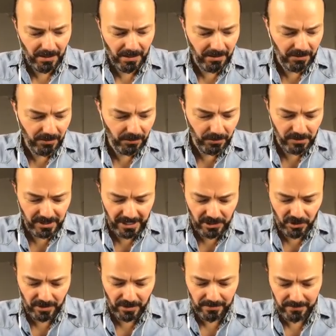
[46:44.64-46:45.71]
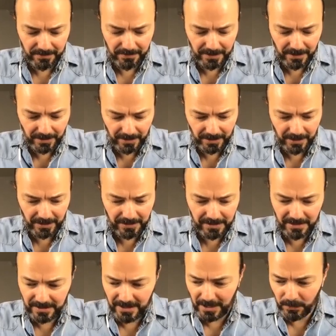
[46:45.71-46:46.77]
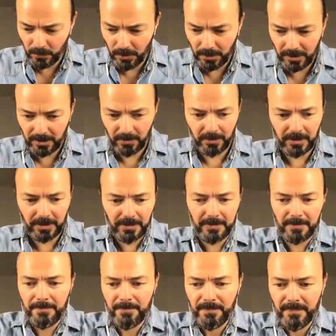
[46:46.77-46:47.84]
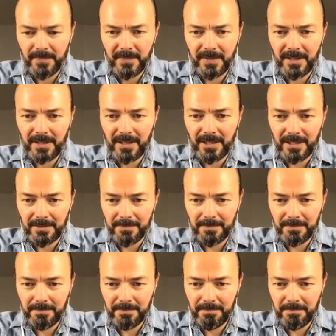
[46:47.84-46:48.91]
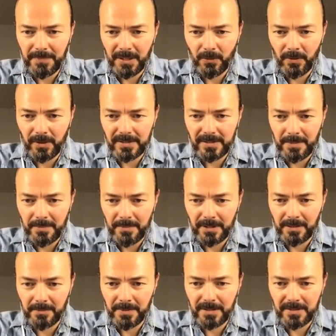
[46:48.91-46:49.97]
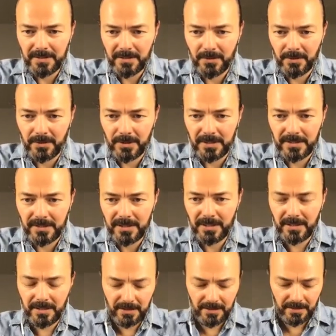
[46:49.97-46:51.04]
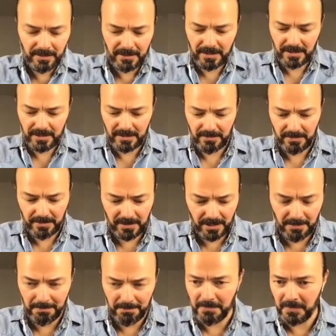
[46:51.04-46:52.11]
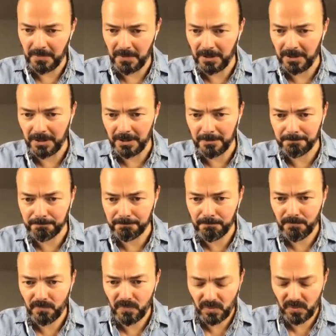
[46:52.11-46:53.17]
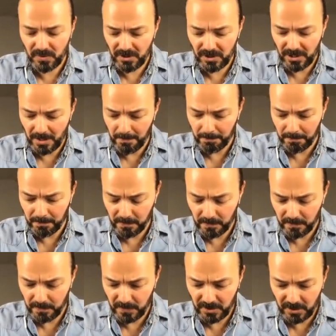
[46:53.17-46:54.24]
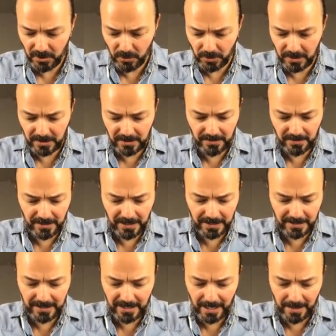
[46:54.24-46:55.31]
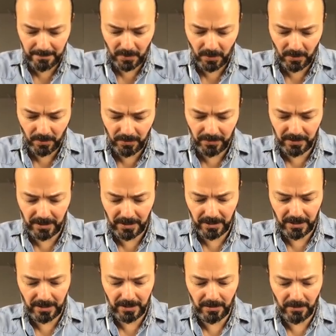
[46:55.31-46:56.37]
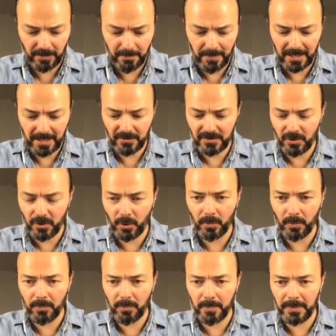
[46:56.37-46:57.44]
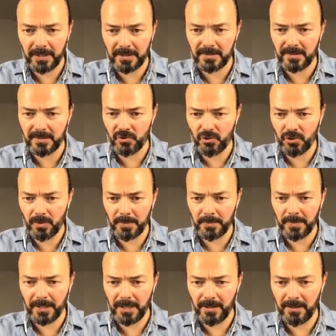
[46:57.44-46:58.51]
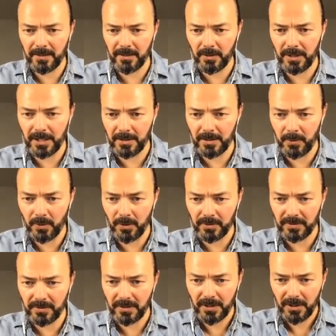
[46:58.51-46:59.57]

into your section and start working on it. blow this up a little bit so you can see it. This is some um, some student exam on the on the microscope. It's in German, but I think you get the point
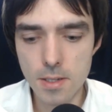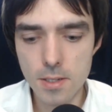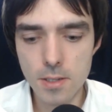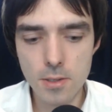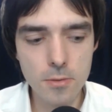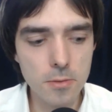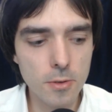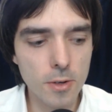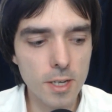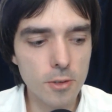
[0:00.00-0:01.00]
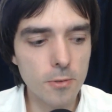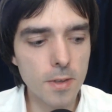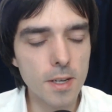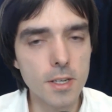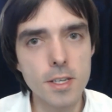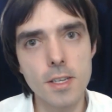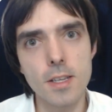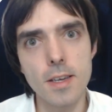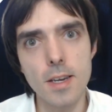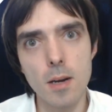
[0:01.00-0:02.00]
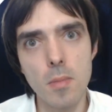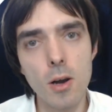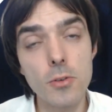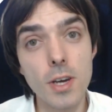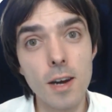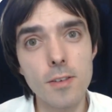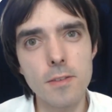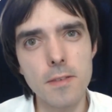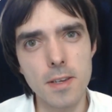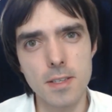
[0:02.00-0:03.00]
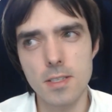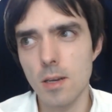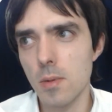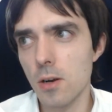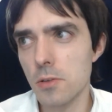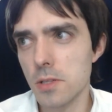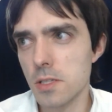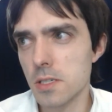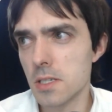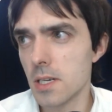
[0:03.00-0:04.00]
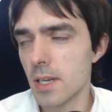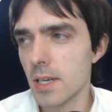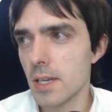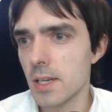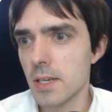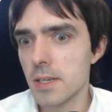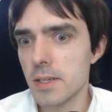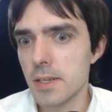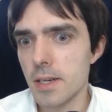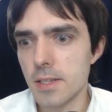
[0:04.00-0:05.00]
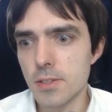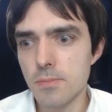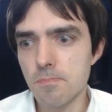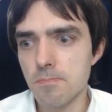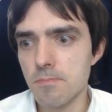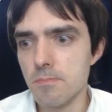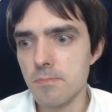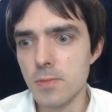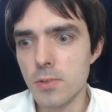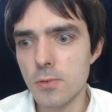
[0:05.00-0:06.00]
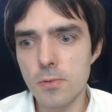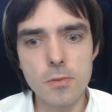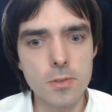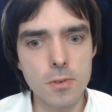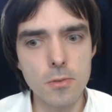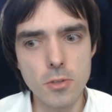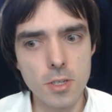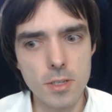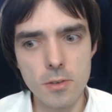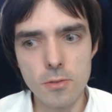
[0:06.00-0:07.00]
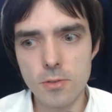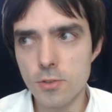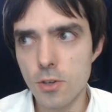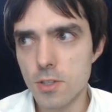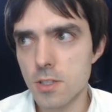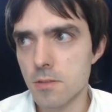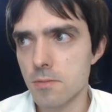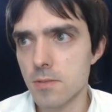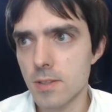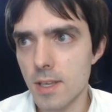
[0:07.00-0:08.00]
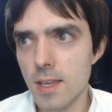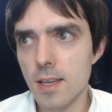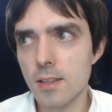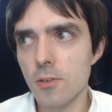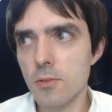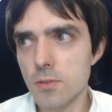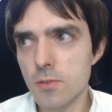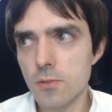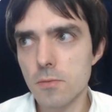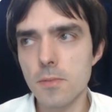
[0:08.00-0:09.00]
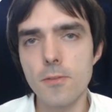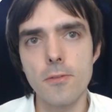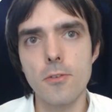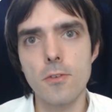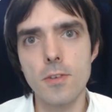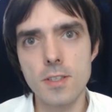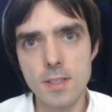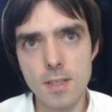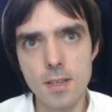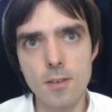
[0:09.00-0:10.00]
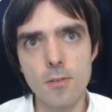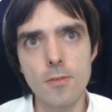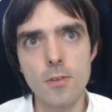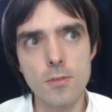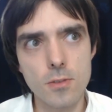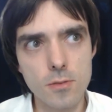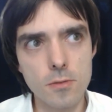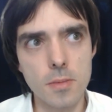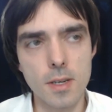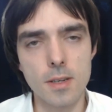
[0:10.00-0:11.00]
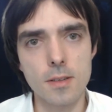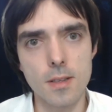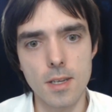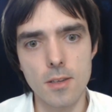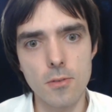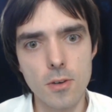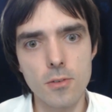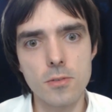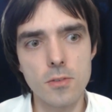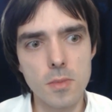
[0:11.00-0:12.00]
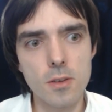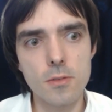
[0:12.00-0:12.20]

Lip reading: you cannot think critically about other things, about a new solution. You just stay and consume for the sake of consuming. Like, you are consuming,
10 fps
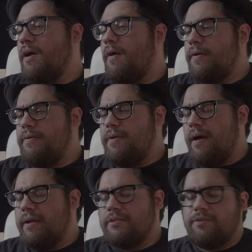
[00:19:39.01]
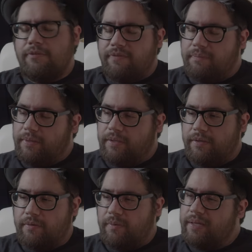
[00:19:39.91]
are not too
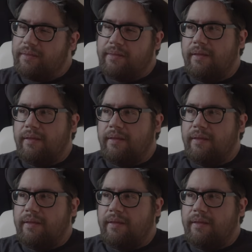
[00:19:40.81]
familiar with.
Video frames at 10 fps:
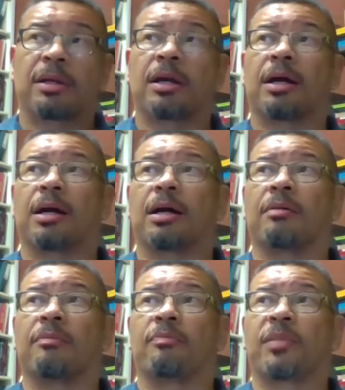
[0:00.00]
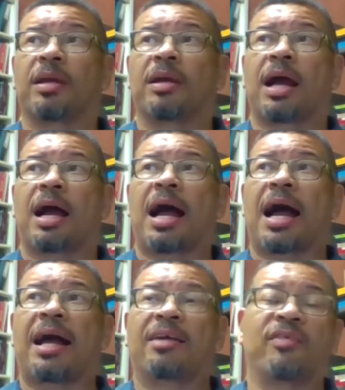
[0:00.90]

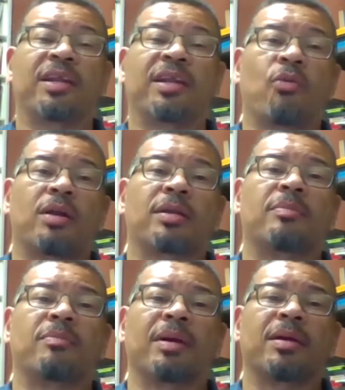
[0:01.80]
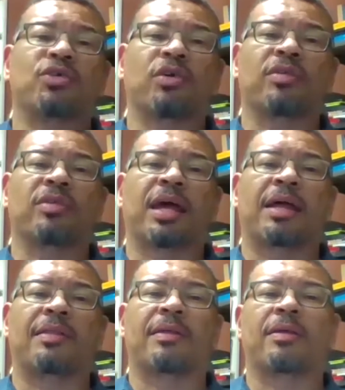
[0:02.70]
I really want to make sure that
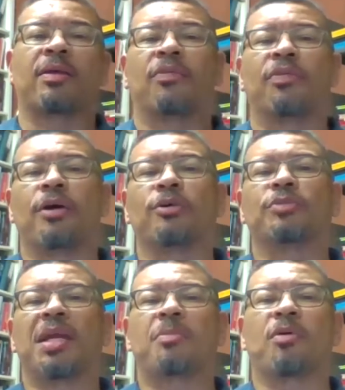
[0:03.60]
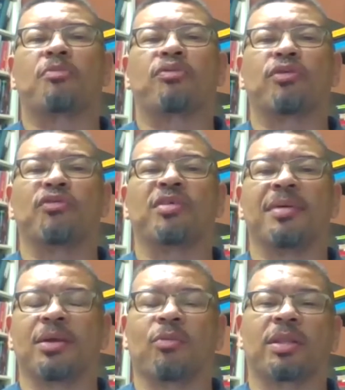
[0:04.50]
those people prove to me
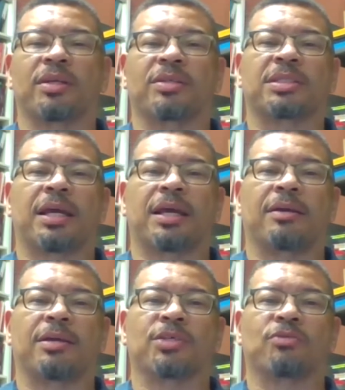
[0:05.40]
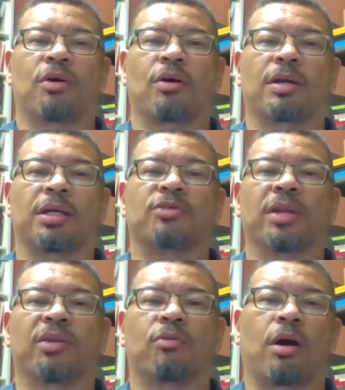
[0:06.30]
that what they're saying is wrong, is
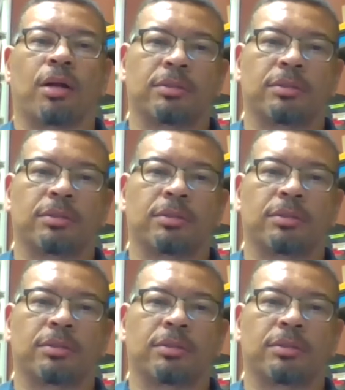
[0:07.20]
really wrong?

● Directions
Beginning with the line that contains "[46:52.11-46:53.17]" and ending with the line that contains "[46:57.44-46:58.51]", reproduce the listing exactly, pictures excluded.

● Reply to the exercise
[46:52.11-46:53.17]
[46:53.17-46:54.24]
[46:54.24-46:55.31]
[46:55.31-46:56.37]
[46:56.37-46:57.44]
[46:57.44-46:58.51]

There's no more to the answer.